THOUSANDS of people who signed up to vote in the independence referendum face the prospect of official letters landing on their doormats demanding unpaid council tax.

Record numbers registered to have their say in the vote on Scotland's future, which saw the highest turnout, at 84.6 per cent, of any UK poll since the 1951 General Election.

But now local authorities are being urged to take advantage of the high registration levels to recoup arrears from those who joined the electoral roll in the months leading up to the vote.

There are claims the unprecedented database created ahead of the September 18 vote is an opportunity for councils to uncover fraudsters and recover debts - some of which date back 20 years - from those who may have come off the roll to avoid detection.

Aberdeenshire Council has confirmed it is checking the updated database against households that receive the 25 per cent single person discount for council tax, in an effort to uncover cases in which it has been claimed inappropriately.

City of Edinburgh Council sources also confirmed checks would be carried out, comparing council tax records to the newly updated electoral roll, and more authorities are expected to follow.

Cosla, the umbrella group that ­represents many councils, said local authorities were within their rights to use "whatever sources of information are available legally to pursue unpaid debt".
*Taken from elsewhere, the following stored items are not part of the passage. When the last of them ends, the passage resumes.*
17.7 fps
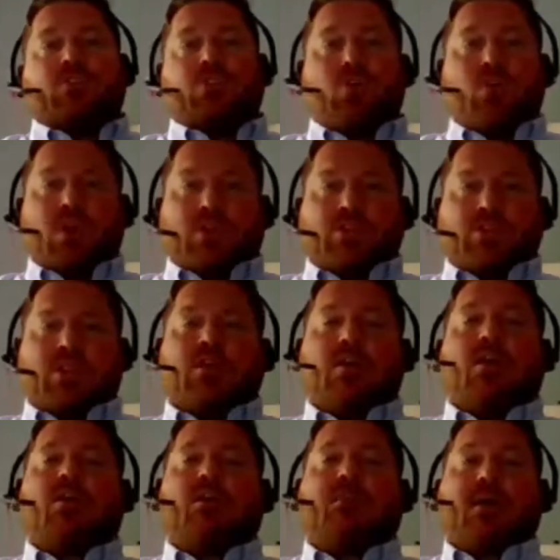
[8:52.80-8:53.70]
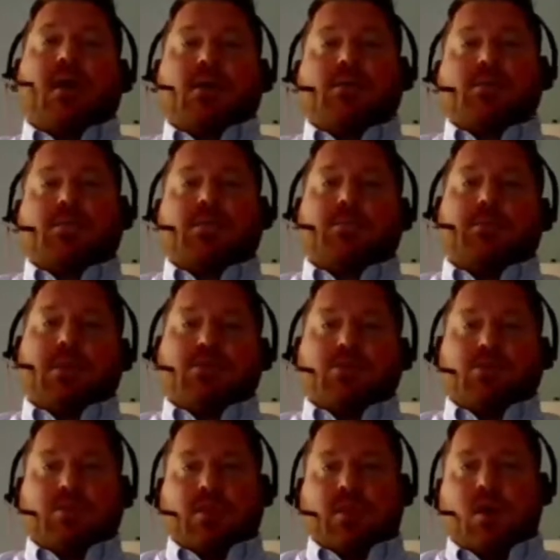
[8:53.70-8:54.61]
So you want to check all the boxes to
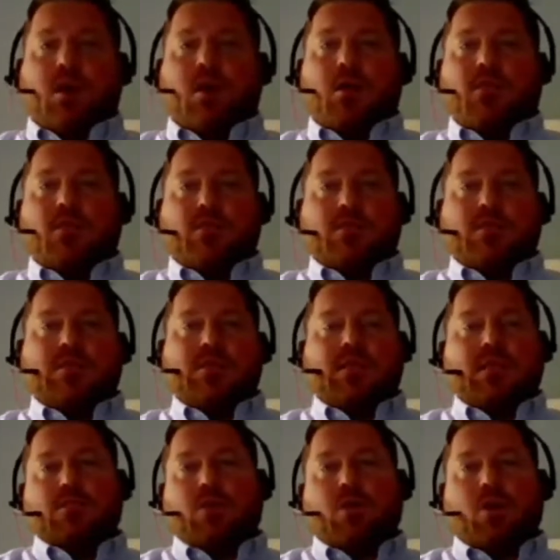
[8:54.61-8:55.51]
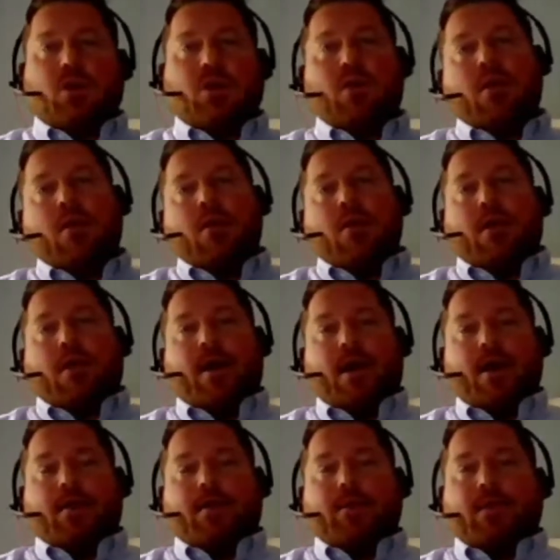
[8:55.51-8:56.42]
make sure that all of those things are
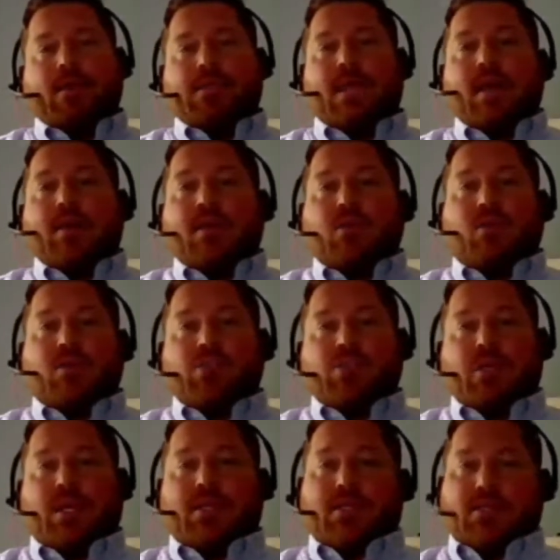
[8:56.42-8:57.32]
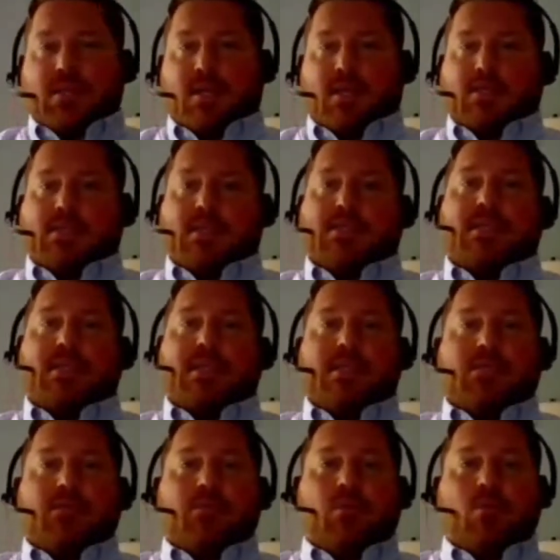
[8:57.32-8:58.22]
uh, exactly what you had discussed because it
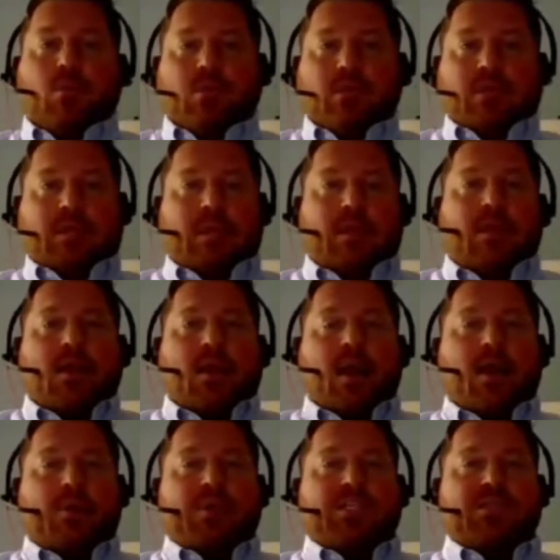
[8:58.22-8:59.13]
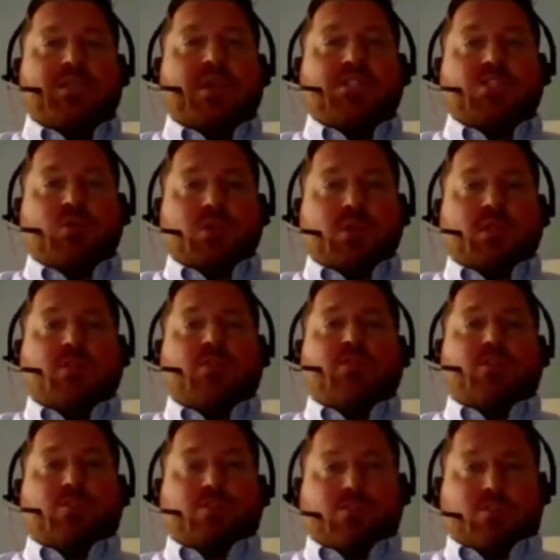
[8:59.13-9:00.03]
is important, uh, but especially within the
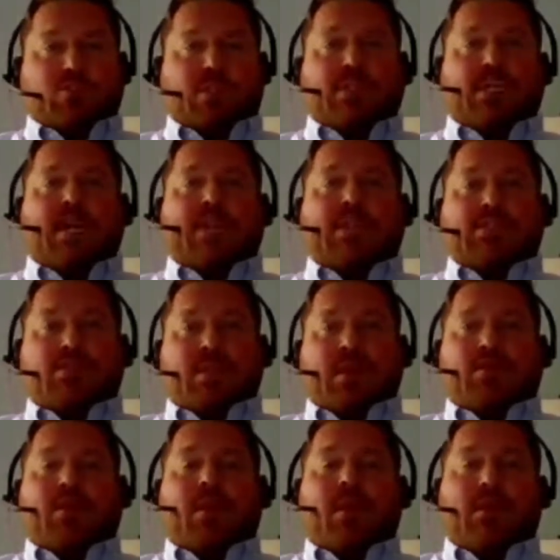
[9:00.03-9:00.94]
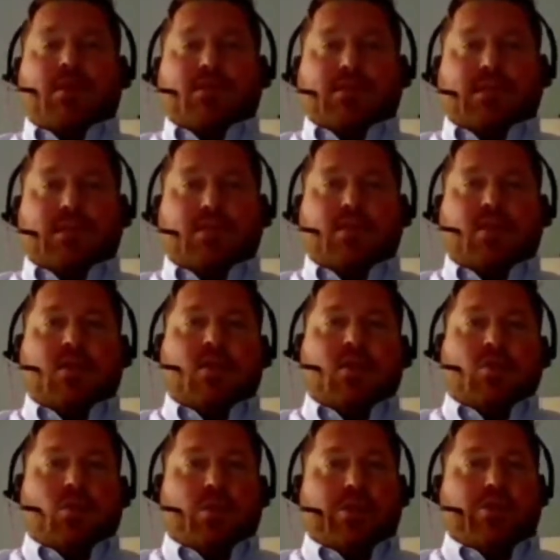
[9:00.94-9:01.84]
first 30 days of that policy
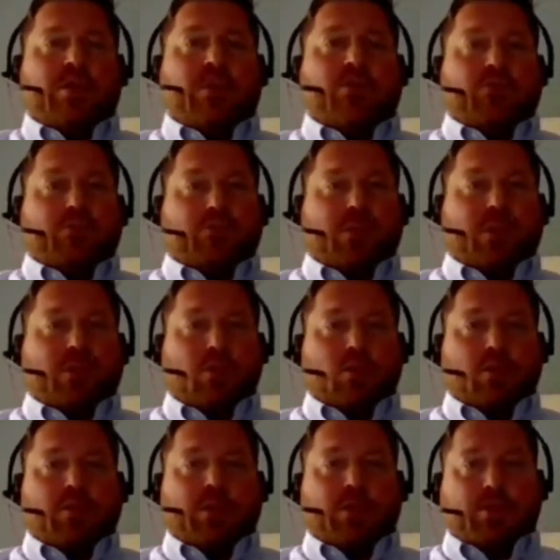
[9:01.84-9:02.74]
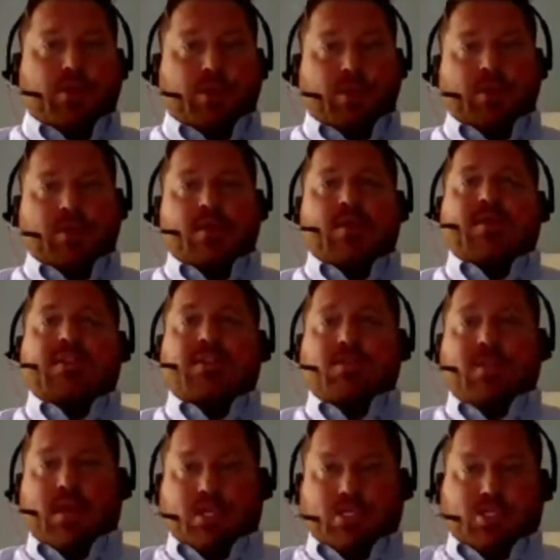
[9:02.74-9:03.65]
where you're in a free look period
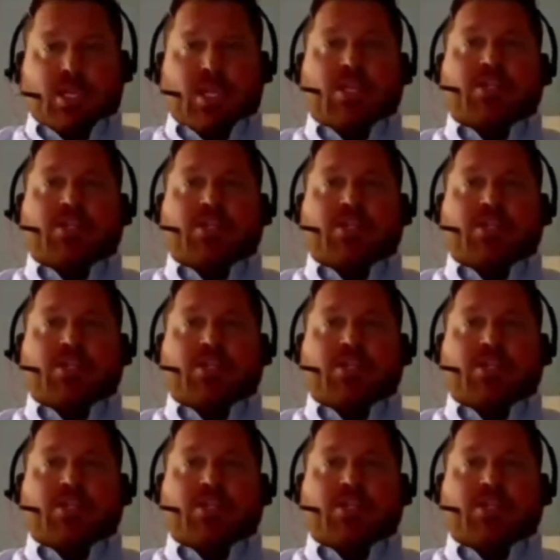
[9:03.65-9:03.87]
to make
The Scottish Conservatives backed a clampdown, saying it was right that authorities took every opportunity to recover debts and detect fraud.
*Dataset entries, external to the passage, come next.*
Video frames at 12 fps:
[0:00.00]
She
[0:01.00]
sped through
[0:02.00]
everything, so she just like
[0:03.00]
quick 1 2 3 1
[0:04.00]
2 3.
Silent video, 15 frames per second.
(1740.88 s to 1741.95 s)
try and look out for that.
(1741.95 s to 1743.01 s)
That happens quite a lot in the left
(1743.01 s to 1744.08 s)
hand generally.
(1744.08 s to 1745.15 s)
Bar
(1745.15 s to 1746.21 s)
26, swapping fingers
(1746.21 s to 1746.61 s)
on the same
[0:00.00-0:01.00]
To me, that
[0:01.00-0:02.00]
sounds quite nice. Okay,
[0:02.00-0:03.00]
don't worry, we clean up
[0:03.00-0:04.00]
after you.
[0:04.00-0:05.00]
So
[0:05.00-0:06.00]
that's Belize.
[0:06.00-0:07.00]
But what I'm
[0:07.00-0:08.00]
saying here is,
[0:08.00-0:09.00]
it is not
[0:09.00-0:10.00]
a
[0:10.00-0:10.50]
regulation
However, Scottish Green Party co-convener Patrick Harvie accused his opponents of being motivated by a desire to "punish marginalised communities for having the nerve to express themselves at the ballot box".
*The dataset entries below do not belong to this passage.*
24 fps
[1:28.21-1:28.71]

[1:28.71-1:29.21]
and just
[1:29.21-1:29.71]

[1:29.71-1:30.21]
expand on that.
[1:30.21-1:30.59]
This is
Mr Harvie, who was a leading figure in the Yes campaign, said: "We've finally seen huge numbers of people re-join the electoral register after decades of mistrust following the poll tax, and I'm dismayed that the Tories or anyone else should want to turn electoral registration once more into a way of policing people."

But Alex Johnstone, the Conservatives' welfare reform spokesman, said: "Councils should do everything in their power to detect those who are evading council tax payments. If that means going through the electoral roll with a fine-tooth comb, so be it.

"Local authorities are under extreme pressure to live within their means, and council tax avoidance makes that even harder. It is also hugely unfair on the vast majority who play by the rules and pay their council tax on time and in good faith."

Aberdeen Tory councillor Alan Donnelly said he backed using the updated register to track down historic poll tax evaders. He said many of the so-called "missing million" who became re-engaged in politics ahead of the referendum vote had come off the roll to avoid the controversial levy. A mass campaign of non-payment when the community charge was in force between 1989 and 1993 prompted many to come off the electoral register.

Although councils cannot pursue debts that are more than 20 years old, the period is extended by a further two decades if a warrant has previously been issued to collect unpaid bills.

In 13 of 21 council wards in Glasgow, there were 40,000 amendments to the electoral register between March and September 1 as members of the public updated their details or registered.

A Cosla spokesman said: "Every pound of debt collected is a pound for frontline services. Councils do not write off debts."

An Aberdeenshire Council spokeswoman said: "Any new voters are checked to see if we already have them noted on council tax."

A City of Edinburgh Council spokeswoman said: "The council uses all the data available to it in order to collect outstanding debts."

However, Glasgow City Council added: "It becomes increasingly difficult to secure payments from historic accounts as time passes."